When perceived through the prism of gaming experience, a unique transformation occurs to volatility—it becomes the aspect of the game the player equates with luck. Furthermore, the player’s response to winning (or losing) events dramatically impacts how this “luck” impacts them.
To fully understand this we need to look at the streakiness of the gaming experience. Winning five times in a row on a game, when looked at from a single starting point, is very unlikely; however the mathematics is both simple and deceptive. The probability of winning five times in a row is equal to the probability of winning once to the power of five. For example, if the probability of winning one game is 0.5, then the probability of winning five games in a row is 0.5 * 0.5 * 0.5 * 0.5 * 0.5, which equals approximately 3 percent or one chance in 32. At face value, it sounds highly improbable. So when a player says, “Wow, I won a game five times in a row!” it seems like something very unlikely has happened. However, this 3 percent chance of winning five games in a row is actually about eight times higher when looking at sequences of 20 games in a row.
Now let’s take a look at winning streaks among these possible outcomes. The calculations in Table 1 (The Streakiness of 20 Games) are based on a python program written by the authors. The data is based on 20 sequential games, which gives 2^20, or 1,048,576, possible outcomes for the win/lose game. Keeping the probability of a win 50/50 (coin toss), a straight count of the number of outcomes gives the probability. As you can see from the table, almost 80 percent of the time players will win three games in a row when they play 20 games; and one in four times they will win five times in a row. This “streakiness” result shows that players are swimming in “unlikely” events when they play. To imagine this, picture the rush of winning five hands of blackjack in a row.

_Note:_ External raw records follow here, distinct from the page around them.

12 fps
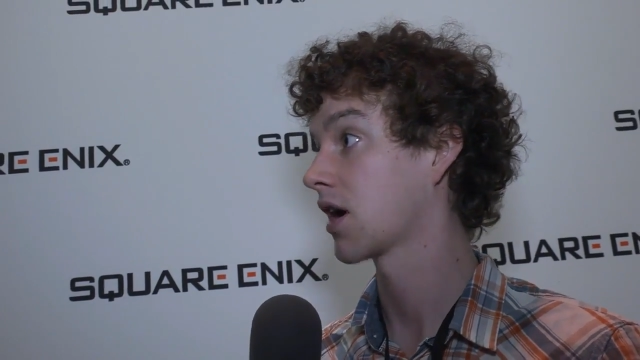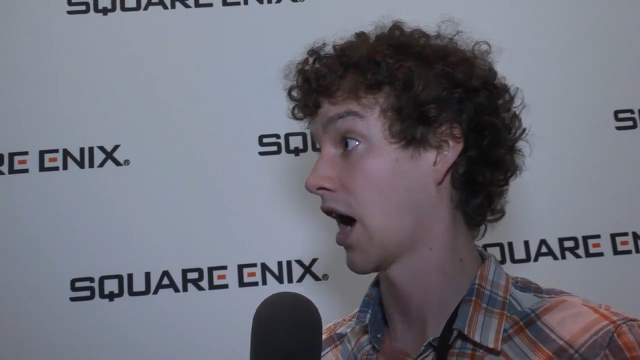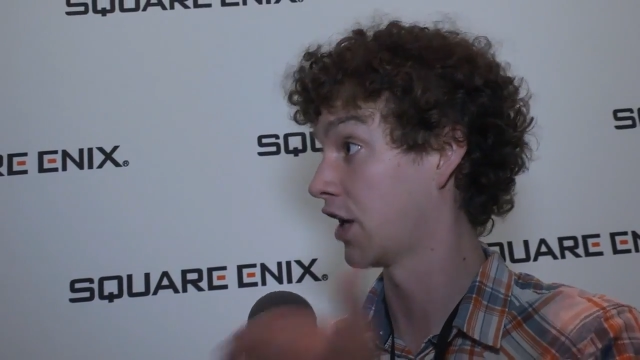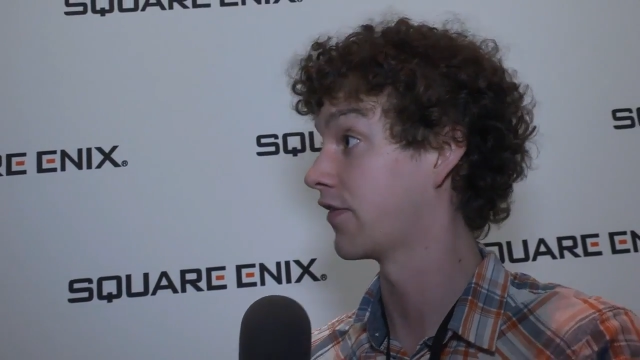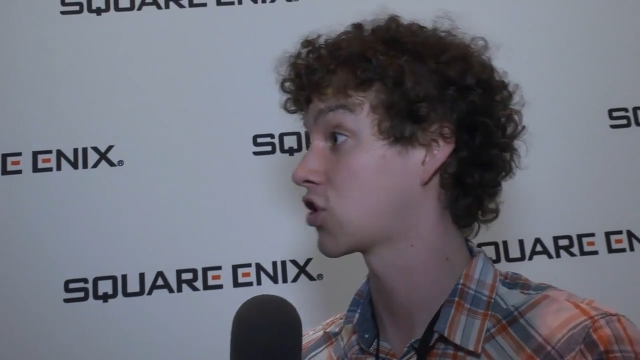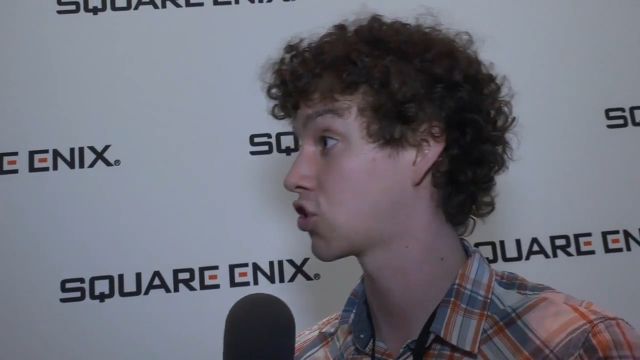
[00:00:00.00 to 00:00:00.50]

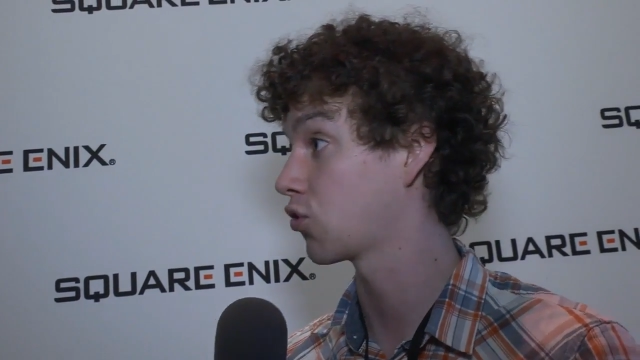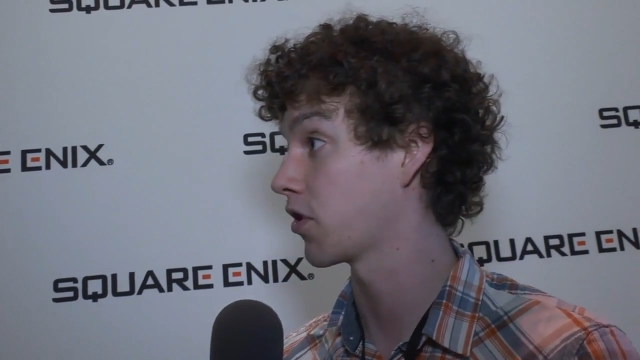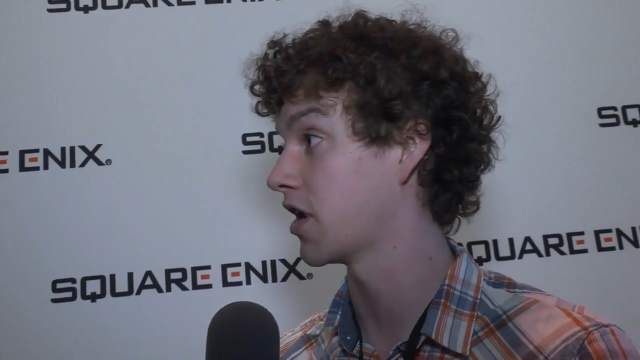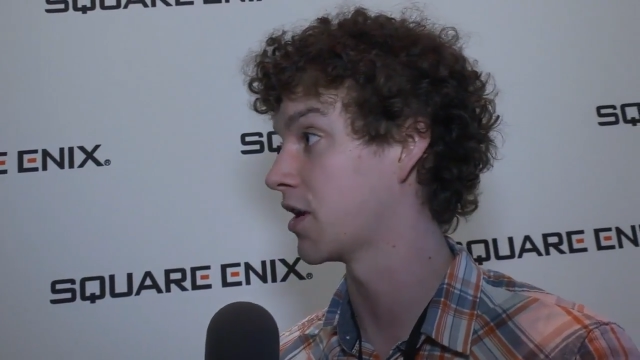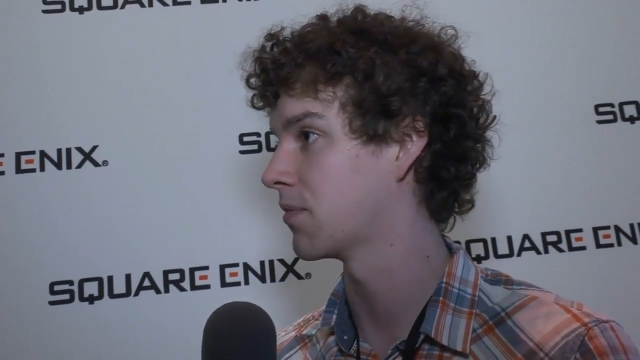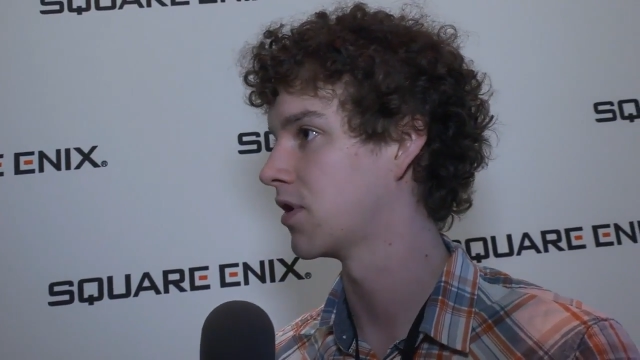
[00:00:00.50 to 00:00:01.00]
kind of
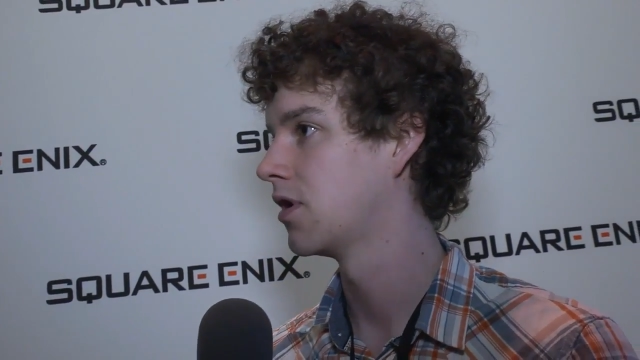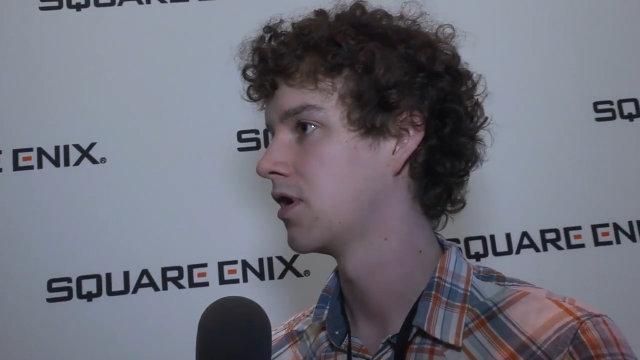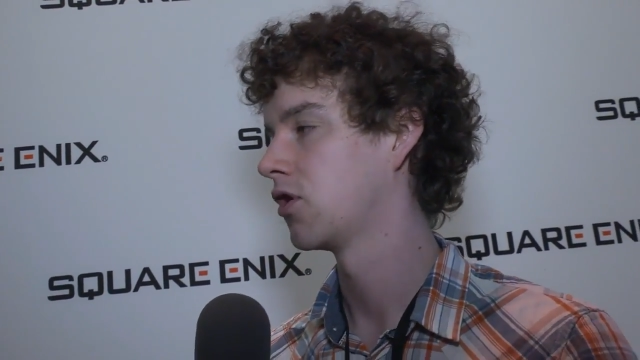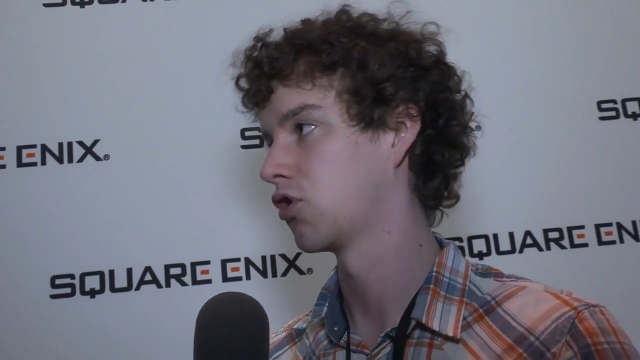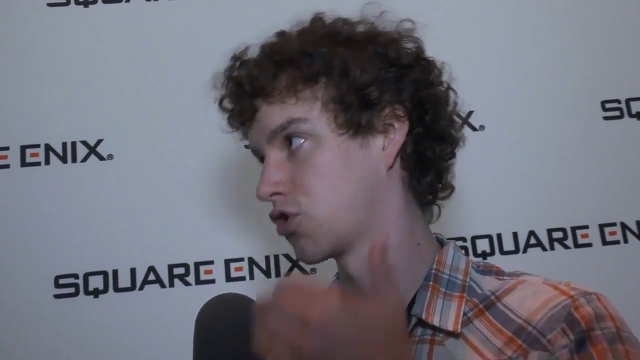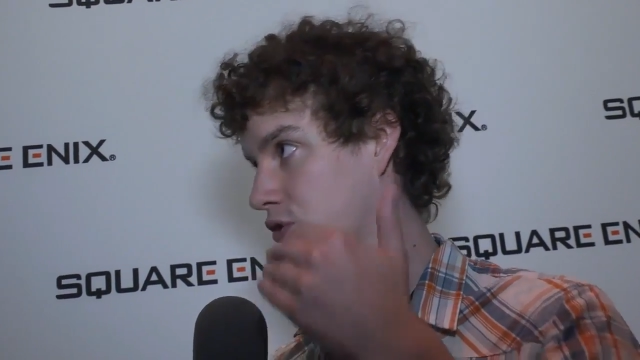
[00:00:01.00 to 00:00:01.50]
extreme,
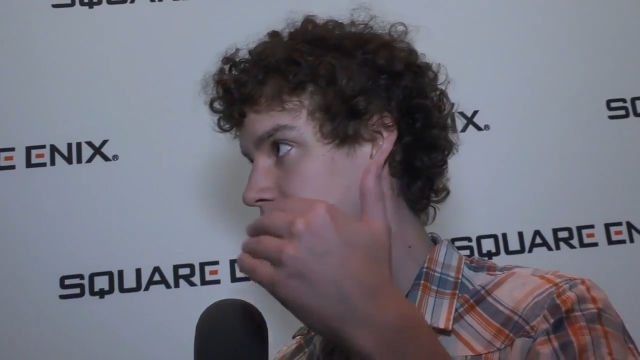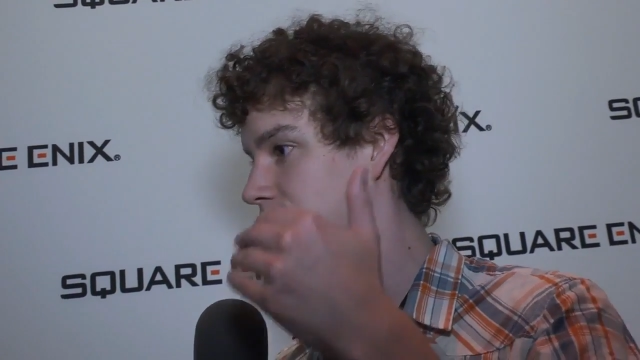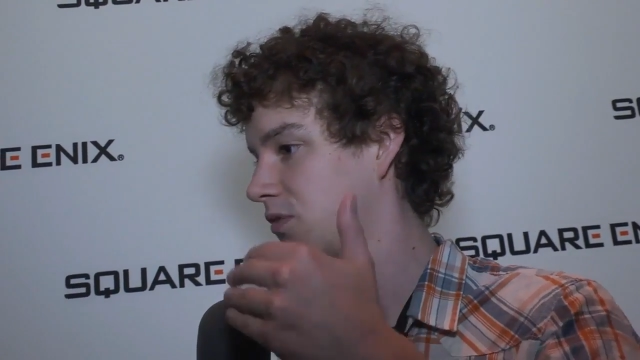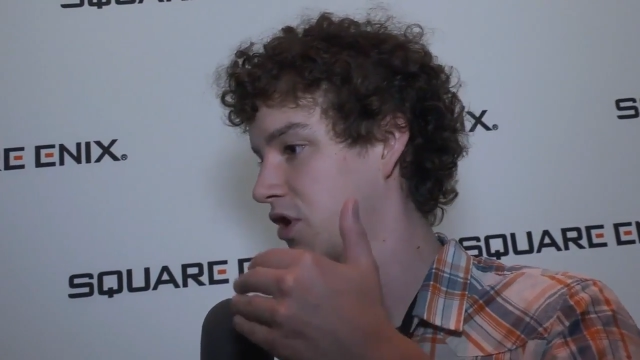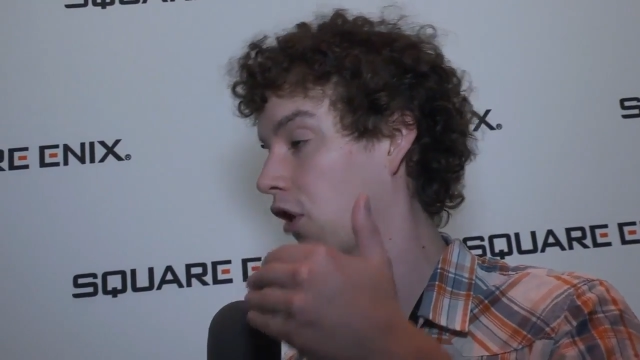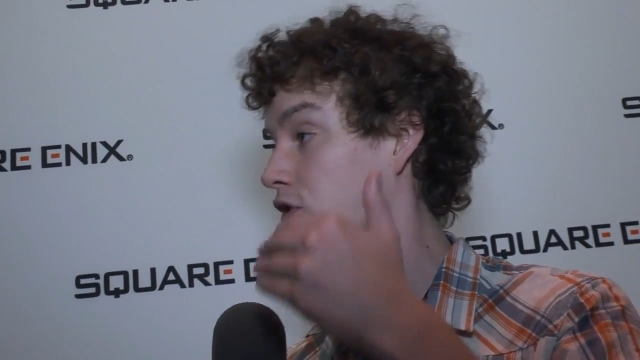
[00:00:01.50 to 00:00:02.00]
there's a,
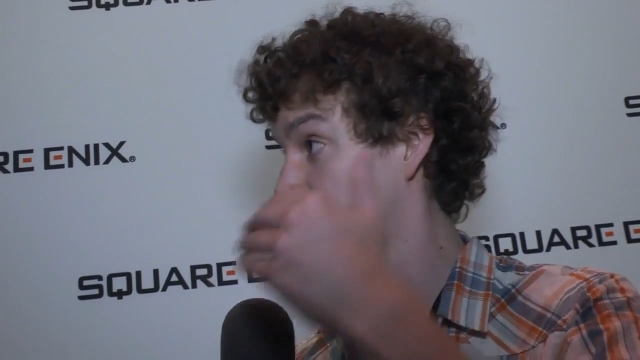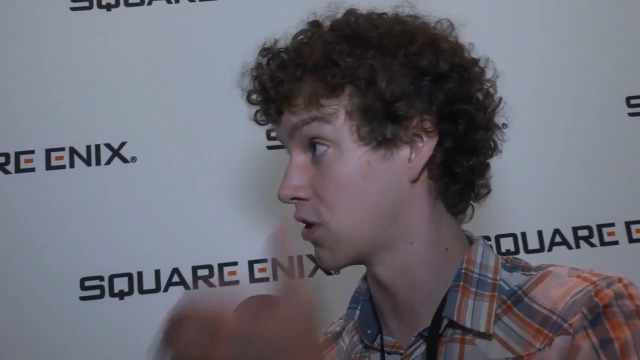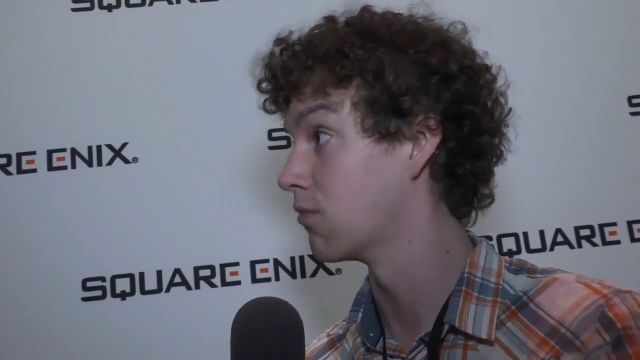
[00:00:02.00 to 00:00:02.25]
you know, there's an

And the story does not stop there; we can imagine the player changing their bet in response to these runs of lucky (or unlucky) events. Let’s consider the example of a player betting up when they win. This combined with the streakiness of winning sequences will result in periods when the player has what seem to be massively lucky or unlucky events. The player has changed the apparent volatility of the gaming experience.
To explain this using the fisherman’s analogy, players are like fishermen who change their fishing behavior in response to catching (or not catching) fish. This change in behavior means that in order for us to understand the player experience, we need to look not at the game, but how the player reacts to the gaming experience. The calculation of true volatility involves some deep computational methods that will be covered in future articles in this series.
BRINGING IT ALL TOGETHER
This article highlights how the player experience is a combination of both the game they are playing and their reaction to that gaming experience. We show that players are like fishermen who change their fishing behavior in response to catching or not catching a fish. Understanding this change in behavior is essential to understanding the gaming experience instead of just relying on the flat mathematics of the game itself. Furthermore, we have shown that streakiness of games has a dramatic impact on how the player experiences the game. Armed with this deeper understanding of true volatility, the challenge is now to go out and apply this knowledge to optimize your gaming floors.